Republican oppose Safran's FBI contract

Published 5 May 2009

Republicans legislators express opposition to the FBI awarding a large biometric contract to French company Safran; the company is partly owned by the French government

Republican lawmakers raised concerns Monday about a contract that could be awarded by the FBI to a French company for a digital fingerprint system.

In letters to FBI director Robert Mueller, the lawmakers expressed uneasiness about granting a contract involving national security to Safran SA, partly owned by the French government. “Allowing a foreign government to provide services regarding sensitive information to our law enforcement and intelligence communities could potentially pose a grave counterintelligence threat to the U.S. government,” wrote Representative John Kline (R-Minnesota), a member of the House Intelligence Committee. “I urge the FBI to assess whether any domestic companies are capable of this work and weigh carefully the risks versus the benefits of granting a foreign government access to this sensitive data,” he wrote.

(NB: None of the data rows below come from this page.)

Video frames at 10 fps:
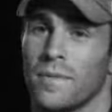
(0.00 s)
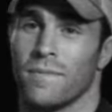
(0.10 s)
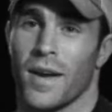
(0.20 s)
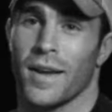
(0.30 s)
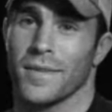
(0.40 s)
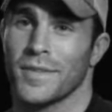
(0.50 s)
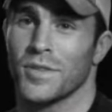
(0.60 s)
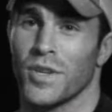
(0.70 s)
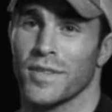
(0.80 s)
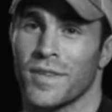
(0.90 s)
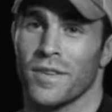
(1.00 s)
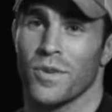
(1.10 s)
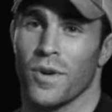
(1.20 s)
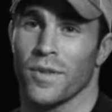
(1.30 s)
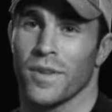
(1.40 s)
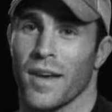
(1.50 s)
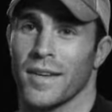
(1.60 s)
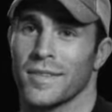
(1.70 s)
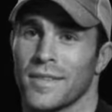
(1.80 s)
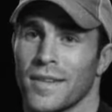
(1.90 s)
would highly suggest that to all the
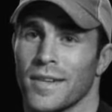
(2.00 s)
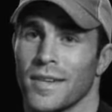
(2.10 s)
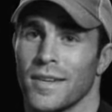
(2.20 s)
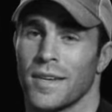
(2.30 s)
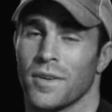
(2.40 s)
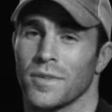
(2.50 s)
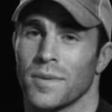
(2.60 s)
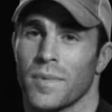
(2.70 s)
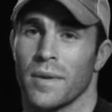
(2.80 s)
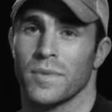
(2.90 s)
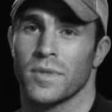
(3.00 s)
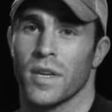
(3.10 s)
guys. And also sometimes it's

Two members of the Senate Intelligence Committee — Richard Burr of North Carolina and Saxby Chambliss of Georgia — also wrote Mueller about the contract, their offices said.
The FBI said in February 2008 that it had contracted Lockheed Martin Transportation and Security Solutions to develop a new criminal and terrorist identification system called Next Generation Identification. The U.S. company, a unit of Lockheed Martin Corp. (LMT) could subcontract part of the work dealing with digital fingerprints to MorphoTrak, a Safran affiliate that specializes in biometric systems.

A spokewoman for Virginia-based MorphoTrak, Eve Fillon, declined to comment.

Safran, an electronics and defense company that specializes in aerospace propulsion, aircraft equipment and defense security systems, acquired Motorola Inc.’s (MOT) biometric activities in April.